Today, NASA released a list of celestial targets that will be revealed next week when the agency releases the first color images taken by the James Webb Space Telescope, or JWST. Targets include galaxies, nebulae and a giant planet outside our solar system.
JWST is NASA’s new deep-space observatory, which launched on Christmas Day 2021. Featuring a large gold-coated mirror spanning over 21 feet in diameter, the observatory is poised to transform the field of astrophysics by collecting light from the first stars and galaxies that formed just after the Big Bang. It is also designed to study objects in our universe in unprecedented detail, giving us insight into our distant solar system, planets outside our cosmic neighborhood, asteroids, exotic stars in the depths of space, and more.
To get its first-ever images, JWST observed these target objects and regions of space for 120 hours, collecting five days of data. Until now, we didn’t know much about what the first images from JWST would be, although we did get some hints from NASA management. Thomas Zurbuchen, NASA associate administrator for science, revealed that we would see light from the atmosphere of a planet outside our solar system, known as an exoplanet. And NASA Administrator Bill Nelson said an image is “the deepest image of our universe that has ever been taken”.
We can now study these deep space destinations before seeing them in detail next week. (In the case of the exoplanet, we expect to see a glimpse of its spectrum, a distribution of light in its atmosphere.) The target list for this watershed moment was selected by an international team of people from NASA, the European Space Agency, the Canadian Space Agency and the Space Telescope Science Institute, which oversees the operations and science of the JWST .

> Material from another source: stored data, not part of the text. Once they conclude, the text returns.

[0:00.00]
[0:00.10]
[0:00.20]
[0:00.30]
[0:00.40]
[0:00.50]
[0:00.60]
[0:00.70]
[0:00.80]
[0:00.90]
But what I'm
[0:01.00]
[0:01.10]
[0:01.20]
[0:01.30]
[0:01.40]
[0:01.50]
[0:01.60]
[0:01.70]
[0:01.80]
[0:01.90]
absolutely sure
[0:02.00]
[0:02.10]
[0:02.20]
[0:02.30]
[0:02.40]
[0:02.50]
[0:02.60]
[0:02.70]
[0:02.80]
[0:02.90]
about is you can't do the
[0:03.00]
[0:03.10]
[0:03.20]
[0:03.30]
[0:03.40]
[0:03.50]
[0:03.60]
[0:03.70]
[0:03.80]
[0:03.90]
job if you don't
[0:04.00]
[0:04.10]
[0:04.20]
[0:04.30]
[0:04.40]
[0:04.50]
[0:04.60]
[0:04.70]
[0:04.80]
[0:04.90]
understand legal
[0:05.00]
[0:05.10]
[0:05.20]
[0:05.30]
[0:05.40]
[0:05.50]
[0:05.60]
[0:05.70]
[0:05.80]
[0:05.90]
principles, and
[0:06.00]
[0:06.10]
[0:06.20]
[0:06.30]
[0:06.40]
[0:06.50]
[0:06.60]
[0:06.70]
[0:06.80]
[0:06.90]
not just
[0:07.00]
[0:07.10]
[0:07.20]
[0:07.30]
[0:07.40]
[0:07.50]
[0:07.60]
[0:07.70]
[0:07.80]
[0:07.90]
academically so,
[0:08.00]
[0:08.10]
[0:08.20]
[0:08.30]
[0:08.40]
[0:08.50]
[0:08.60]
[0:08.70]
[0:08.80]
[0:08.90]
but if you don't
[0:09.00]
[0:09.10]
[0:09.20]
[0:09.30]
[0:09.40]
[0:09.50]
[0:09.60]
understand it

Some of the targets we’ve seen before, thanks to images captured by JWST’s predecessor, the Hubble Space Telescope. But JWST’s mirror is almost three times wider than Hubble’s; Additionally, JWST is about 1 million kilometers from Earth, while Hubble is in low Earth orbit. Compared to the Hubble images, the JWST images should be even more detailed.

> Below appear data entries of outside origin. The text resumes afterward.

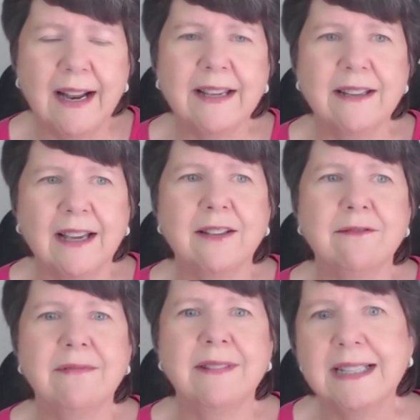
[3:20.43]
They
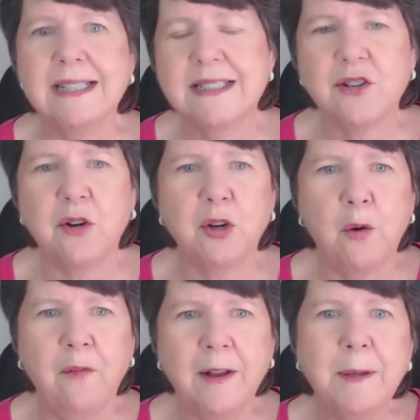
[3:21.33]
did
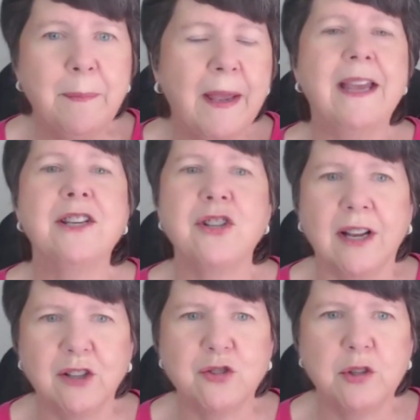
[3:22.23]
start a
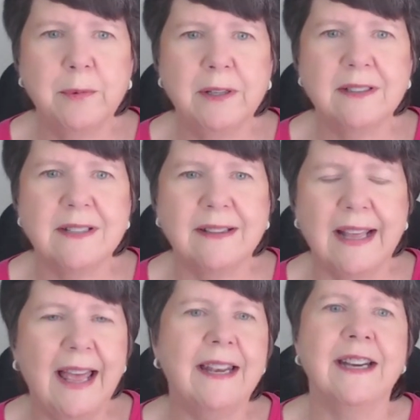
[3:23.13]
GoFundMe page and I
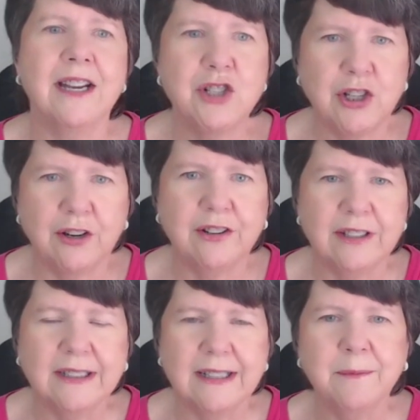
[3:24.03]
contributed to that and I
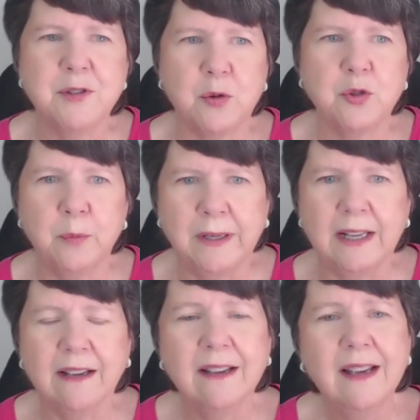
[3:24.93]
shared it on
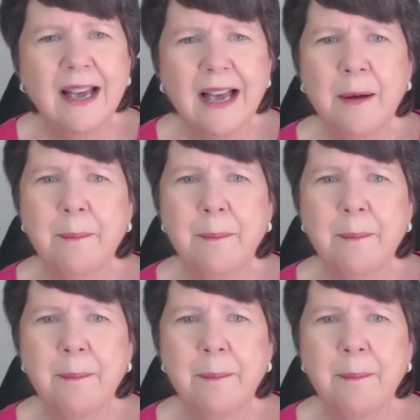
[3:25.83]
social media,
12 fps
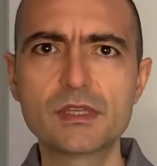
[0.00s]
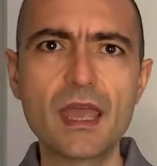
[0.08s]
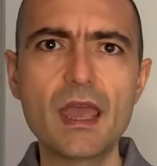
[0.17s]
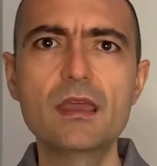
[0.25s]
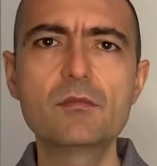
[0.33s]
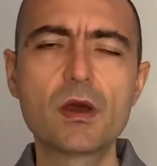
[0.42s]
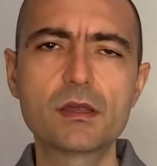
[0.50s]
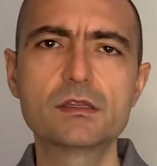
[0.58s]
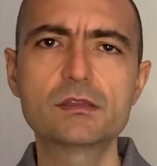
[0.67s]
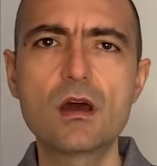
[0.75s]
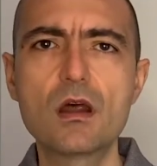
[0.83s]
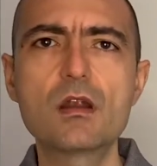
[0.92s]
K minus
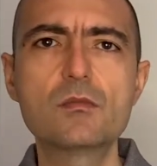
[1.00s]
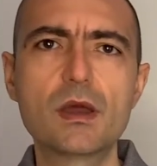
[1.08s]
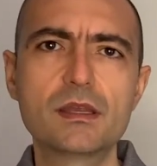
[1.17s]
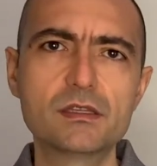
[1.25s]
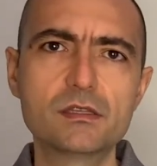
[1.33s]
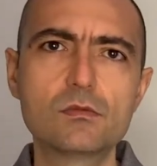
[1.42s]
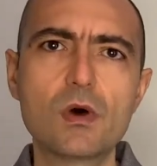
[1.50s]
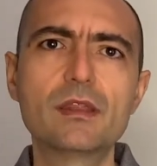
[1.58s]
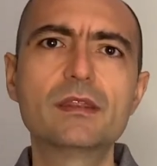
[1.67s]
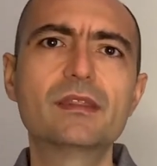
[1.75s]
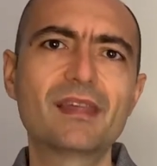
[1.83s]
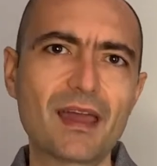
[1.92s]
R minus
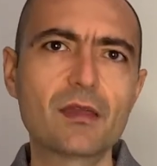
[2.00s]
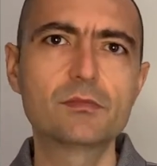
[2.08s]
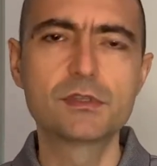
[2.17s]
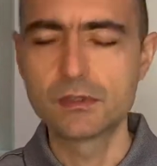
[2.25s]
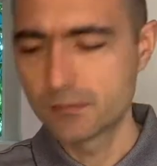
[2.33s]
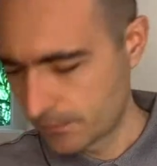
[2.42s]
one times.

Check out the list of targets below, along with brief descriptions provided by NASA:
Carina Nebula. The Carina Nebula is one of the largest and brightest nebulae in the sky, located approximately 7,600 light-years away in the southern constellation of Carina. Nebulae are stellar nurseries where stars are formed. The Carina Nebula is home to many massive stars, several times larger than the Sun.
WASP-96b (spectrum). WASP-96b is a giant planet outside our solar system, composed mostly of gas. The planet, located nearly 1,150 light-years from Earth, orbits its star every 3.4 days. It has about half the mass of Jupiter and its discovery was announced in 2014.
South Ring Nebula. The Southern Ring Nebula, or “Eight-Burst”, is a planetary nebula – an expanding cloud of gas, surrounding a dying star. It measures nearly half a light-year in diameter and is located about 2,000 light-years from Earth.
Stephan’s Quintet: About 290 million light-years away, Stephan’s Quintet is located in the constellation Pegasus. It is notable for being the first group of compact galaxies ever discovered in 1787. Four of the quintet’s five galaxies are locked in a cosmic dance of repeated close encounters.
SMACS 0723: Massive clusters of foreground galaxies amplify and distort light from objects behind them, allowing a deep-field view of extremely distant and inherently faint galaxy populations.
NASA is expected to reveal the images on July 12 at 10:30 a.m. ET. And they are sure to be breathtaking. “What I saw moved me,” former astronaut and current NASA deputy administrator Pam Melroy said at a press conference, “as a scientist, as an engineer, and as a ‘To be human”.